Poi arriva il momento di Daniele Chieffi, Web Media Relations Manager di ENI. Ed è proprio lui a confermare, qualora ce ne fosse stato bisogno, quanto sia cambiato il modo di raccontare un’azienda con l’avvento dei Social Media. Da un’informazione da comunicato stampa ad una strutturazione di un racconto per entrare in empatia con l’audience di un’azienda. Non è semplice la gestione delle PR online oggi, soprattutto se magari le aziende delle quali devi comunicare sono “ingombranti”. Ma al di là di questo c’è un aspetto basilare, dal quale non si può prescindere: l’ascolto. Prima di comunicare devi saper ascoltare cosa hanno da dire i diversi pubblici con i quali ti trovi a dover confrontare.

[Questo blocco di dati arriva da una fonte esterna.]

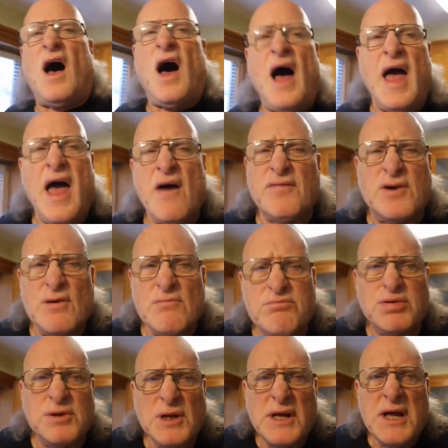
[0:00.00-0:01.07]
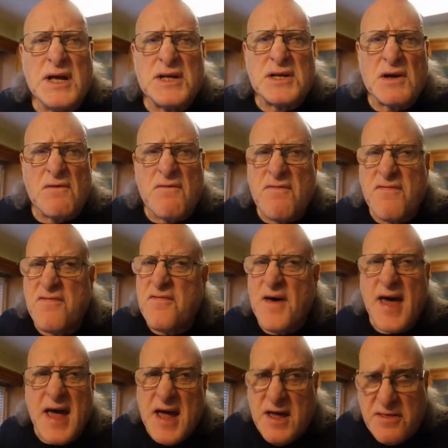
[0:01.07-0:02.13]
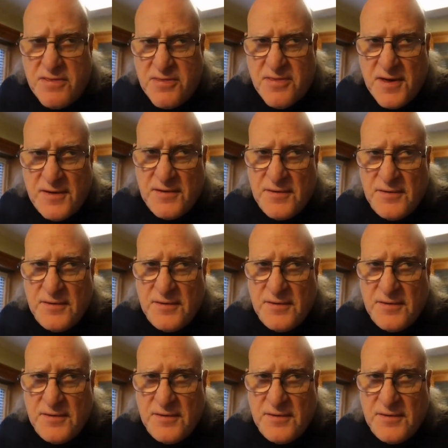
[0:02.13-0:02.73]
I have complete faith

Prima di arrivare alla conclusione del convegno però altre due accelerazioni emotive. La prima a darla è Diana Bertoldi, una reggiana trapiantata in Scozia che ci trasporta in un magico mondo. Lei che di professione fa la storyteller, ci racconta del Wild Storytelling, di come la connessione con il territorio naturale chiama a raccolta l’istinto per plasmare ed amplificare le possibilità narrative. Le sue parole sono un susseguirsi di stimoli. Parla rigorosamente scalza sul palco del Teatro Ariberto. Ma è la sua anima che riesce a mettere a nudo ed a condividere con tutti i presenti. “Tutte le storie sono vere, alcune si sono realizzate”, dice Diana e con questa frase non si può che sognare.
Ma ogni sogno ha bisogno di una colonna sonora. Ogni conclusione ha bisogno di un gran finale. Forse è per questo che a concludere questo convegno viene riservato l’onore a Davide Tiso. Lui professore di Informatica musicale presso il Conservatorio “Benedetto Marcello” di Venezia, ci presenta il Sound Storytelling. Che cos’è e come si crea partendo da una visione psico-percettiva. Per fare ciò coinvolge tutti i presenti in un intervento che sfiora una performance teatrale degna di una standing ovation. Quello della musica nella costruzione di una storia è un tema troppo interessante (Davide mi sa che ci risentiremo presto). Dopodiché non mi rimane che riprendere a correre. C’è un altro treno che mi attende. Come in tutti i viaggi, anche se di un solo giorno, ho con me una valigia piena di ricordi. Ricordi che prossimamente vorrei condividere con voi in maniera più amplia e dettagliata. Devo solo riprendere fiato. Rincorrere un treno in partenza non fa per me.